Segundo informações apresentadas durante o evento, cerca de três mil moradores da área rural são identificados pela Secretaria Municipal de Saúde. A maioria desse público é formada por mulheres, o que reforçou a necessidade de garantir às moradoras do campo a mesma proteção destinada às mulheres que vivem no perímetro urbano.
Durante o encontro, os participantes destacaram a importância de ampliar a divulgação dos canais de denúncia e de não ignorar casos de violência doméstica. A discussão contou também com a presença de diversos homens.
O secretário municipal de Agricultura, Waldir Bassan, abriu as atividades no período da tarde e ressaltou a importância de a pasta discutir o enfrentamento à violência contra a mulher. Ele também destacou a presença feminina no agronegócio e os desafios enfrentados diariamente pelas mulheres que atuam no setor.
Representantes da Polícia Ambiental abordaram as dificuldades de comunicação existentes no meio rural, que podem comprometer o pedido de socorro de mulheres vítimas de violência.
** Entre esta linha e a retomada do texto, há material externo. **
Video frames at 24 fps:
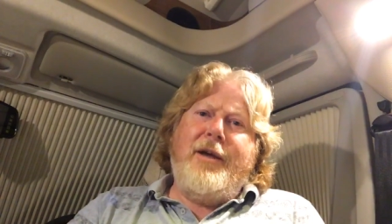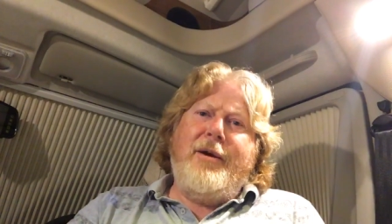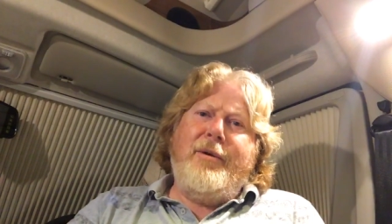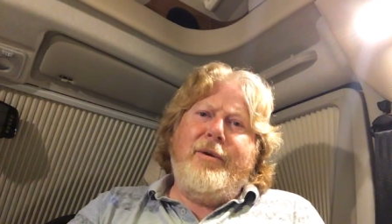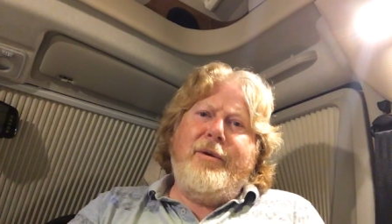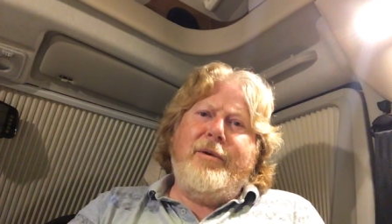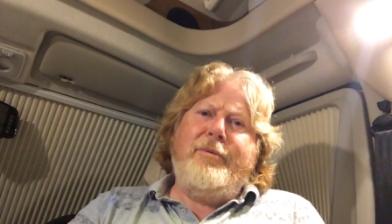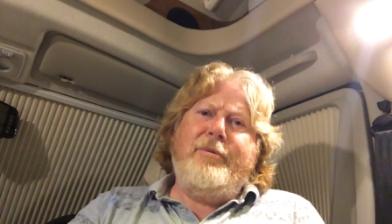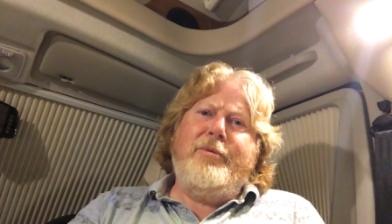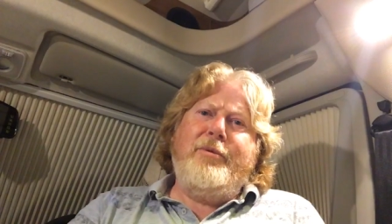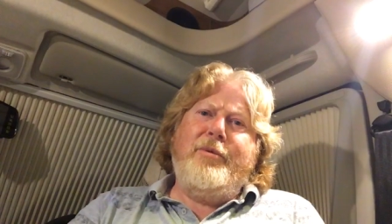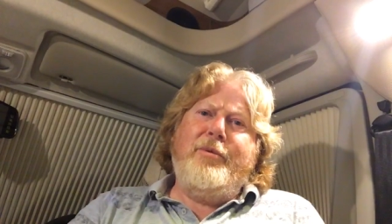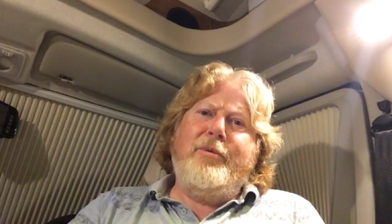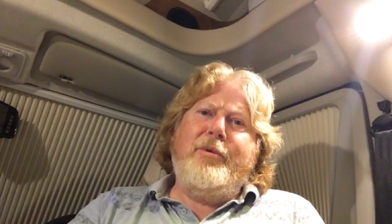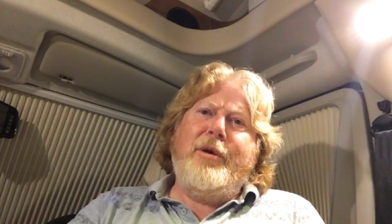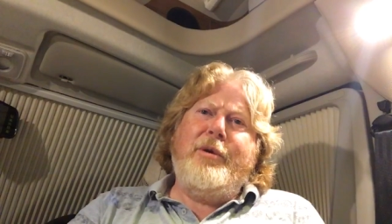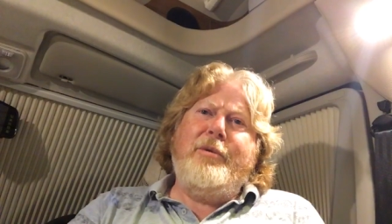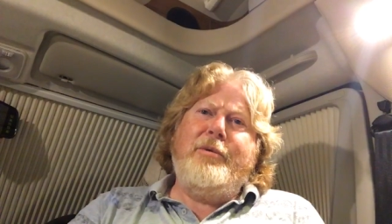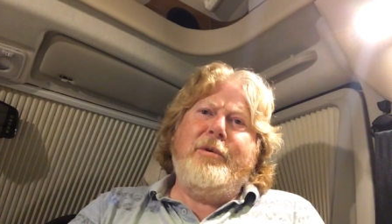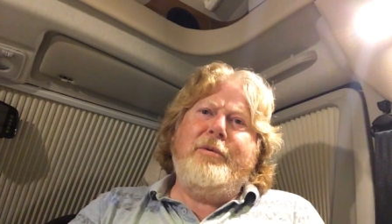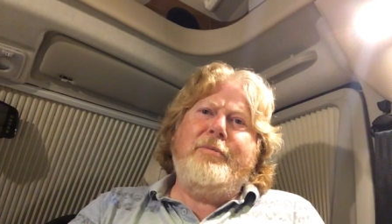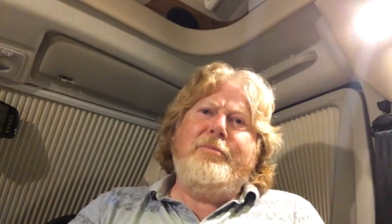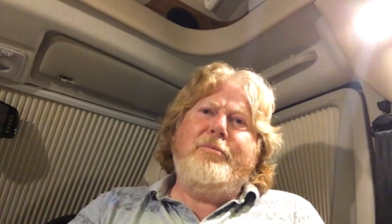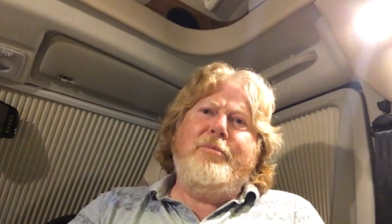I mean, we
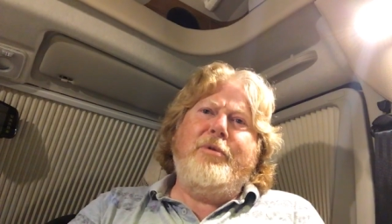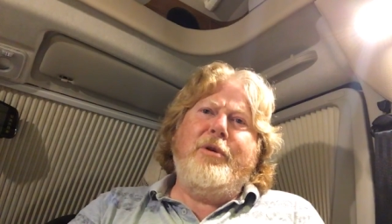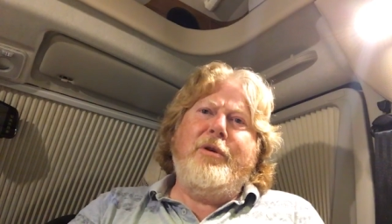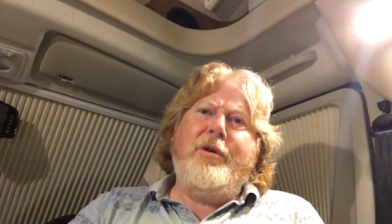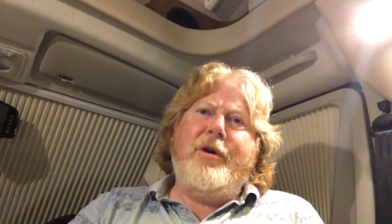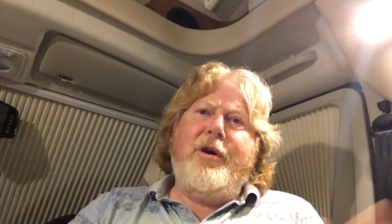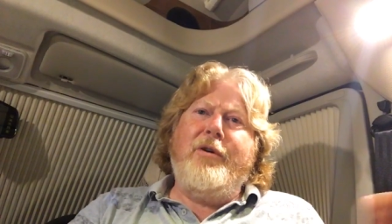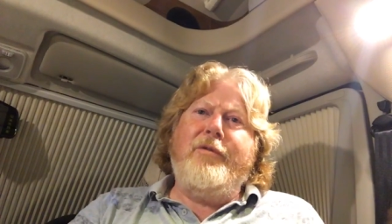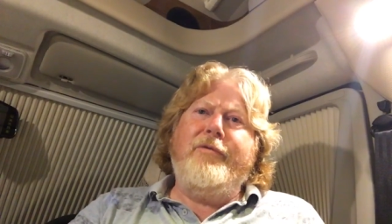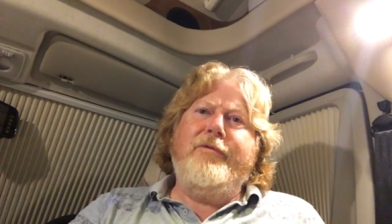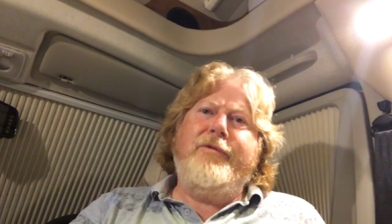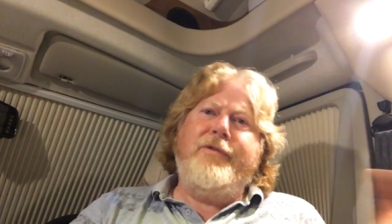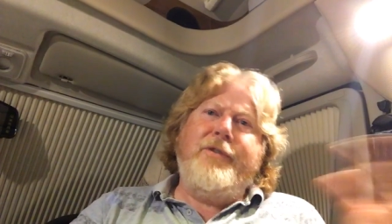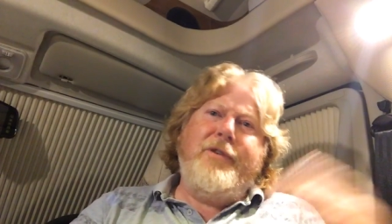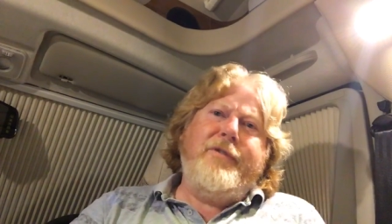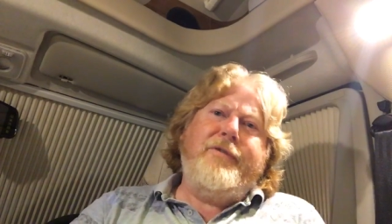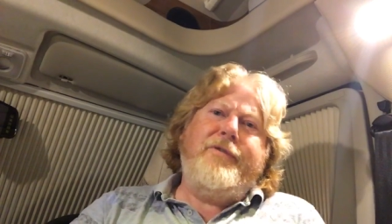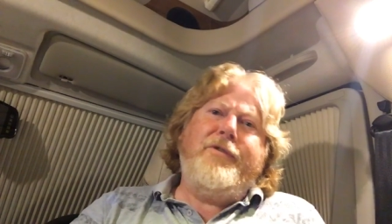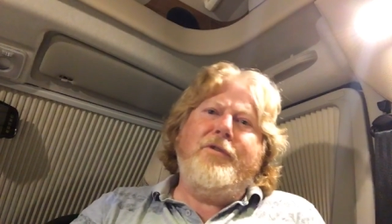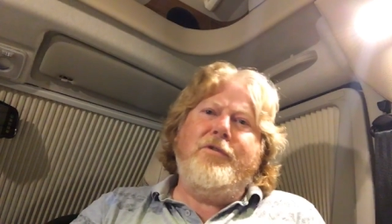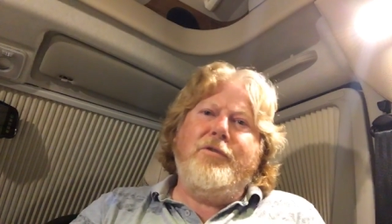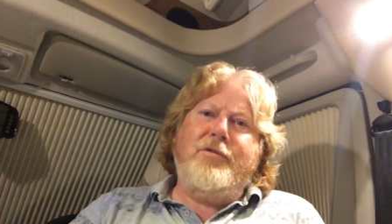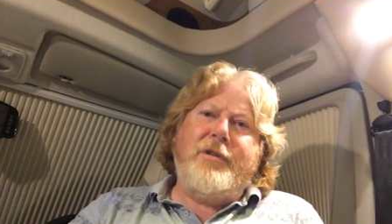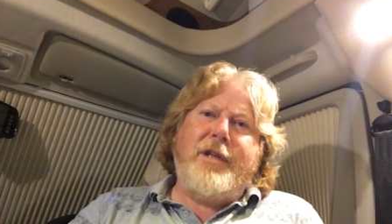were on for the
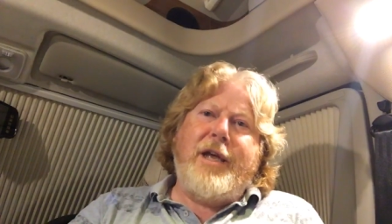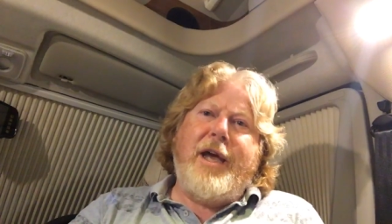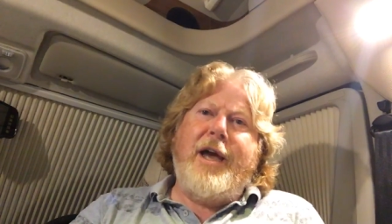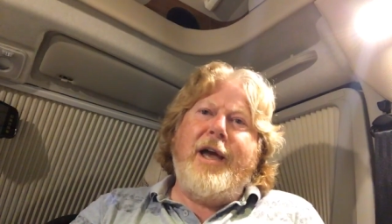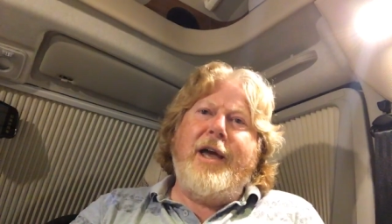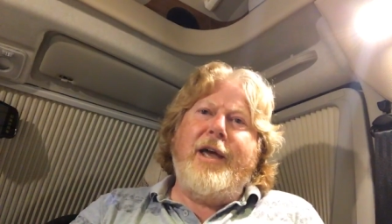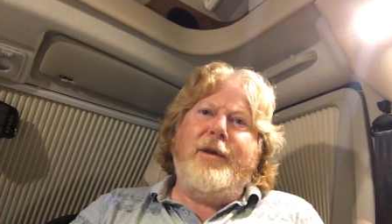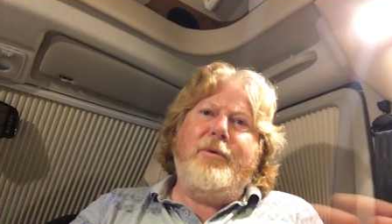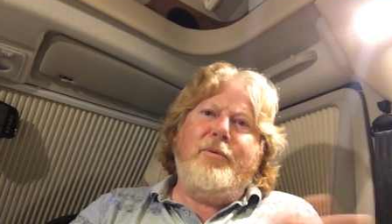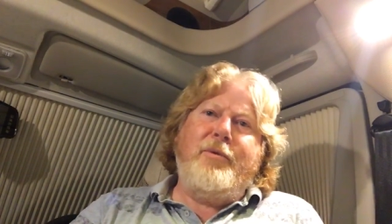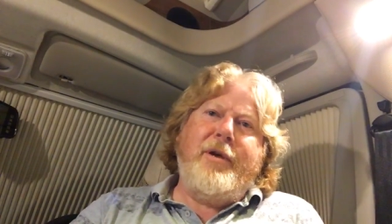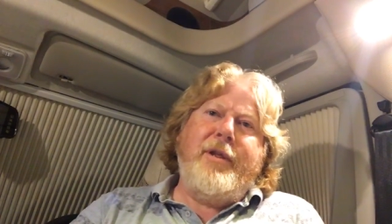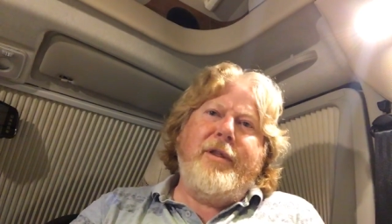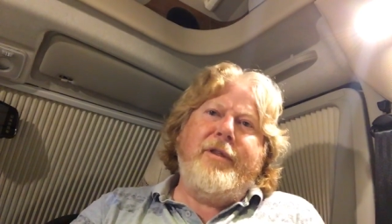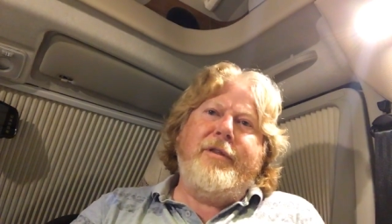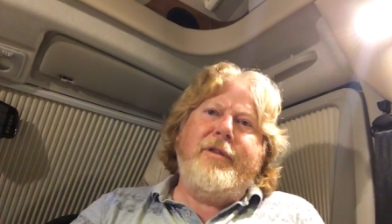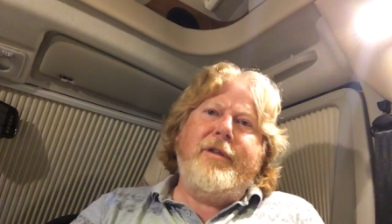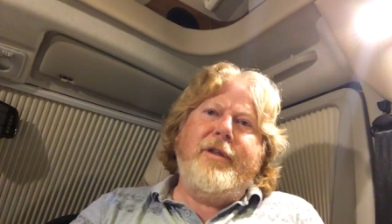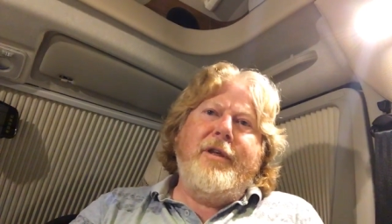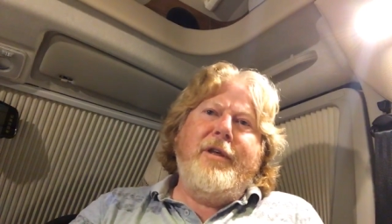full day with,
Segundo uma representante da corporação, algumas vítimas encontram dificuldades para informar com precisão o local onde estão.
Entre as sugestões apresentadas durante o encontro esteve a divulgação do uso do Google Maps, que possui um mecanismo capaz de identificar a localização por meio de coordenadas geográficas.
A Polícia Militar também informou que realiza rondas durante o dia e à noite na zona rural, com o objetivo de prevenir agressões.
A Secretaria Municipal de Saúde também foi destacada pelo trabalho de identificação de possíveis casos de violência doméstica. De acordo com a coordenadora de projetos Josiane de Matos Vanzea, os agentes comunitários de saúde mantêm contato constante com os moradores e procuram identificar situações de violência nos lares.
Josiane ressaltou que a proteção da mulher também envolve a preservação da saúde física e mental. Segundo ela, o programa Saúde no Campo tem buscado alcançar especialmente o público feminino da área rural.
A coordenadora também chamou atenção para a necessidade de cuidados com os filhos das moradoras rurais, destacando, entre outros pontos, a importância da vacinação.
Durante o evento realizado na Secretaria de Agricultura, o programa Saúde no Campo ofereceu consultas, aferição de pressão arterial, testes de glicemia, testes rápidos e orientações. As atividades permitiram que mulheres presentes aproveitassem a oportunidade para realizar cuidados e avaliações de saúde.
Um dos destaques do encontro foi a participação da advogada Vanessa Buosi, da iniciativa OAB para Elas, que tem participado das atividades da Semana de Combate à Violência contra a Mulher.
Durante sua participação, a advogada apresentou dados sobre feminicídios e destacou que foram registrados 1.571 casos no ano passado, número que, segundo os dados apresentados no evento, representa quatro mortes por dia no Brasil.
Vanessa também falou sobre a Lei Maria da Penha, que completa 20 anos, e a apontou como uma das principais conquistas das mulheres no enfrentamento à violência. A advogada abordou ainda as condições sociais enfrentadas pelas mulheres no início do século passado, quando eram submetidas às ordens dos maridos para trabalhar fora de casa ou realizar determinadas tarefas.
O encontro também contou com a participação das Agroligadas. Elisa Bassan falou sobre a importância da participação das mulheres nos empreendimentos e na geração de renda.
Ela também citou os cursos oferecidos pelo Serviço Nacional de Aprendizagem Rural (Senar), que proporcionam capacitação, autonomia e oportunidades de geração de renda para moradoras da área rural.
A programação foi encerrada com a participação da Orquestra de Violeiros, que recebeu elogios do público presente.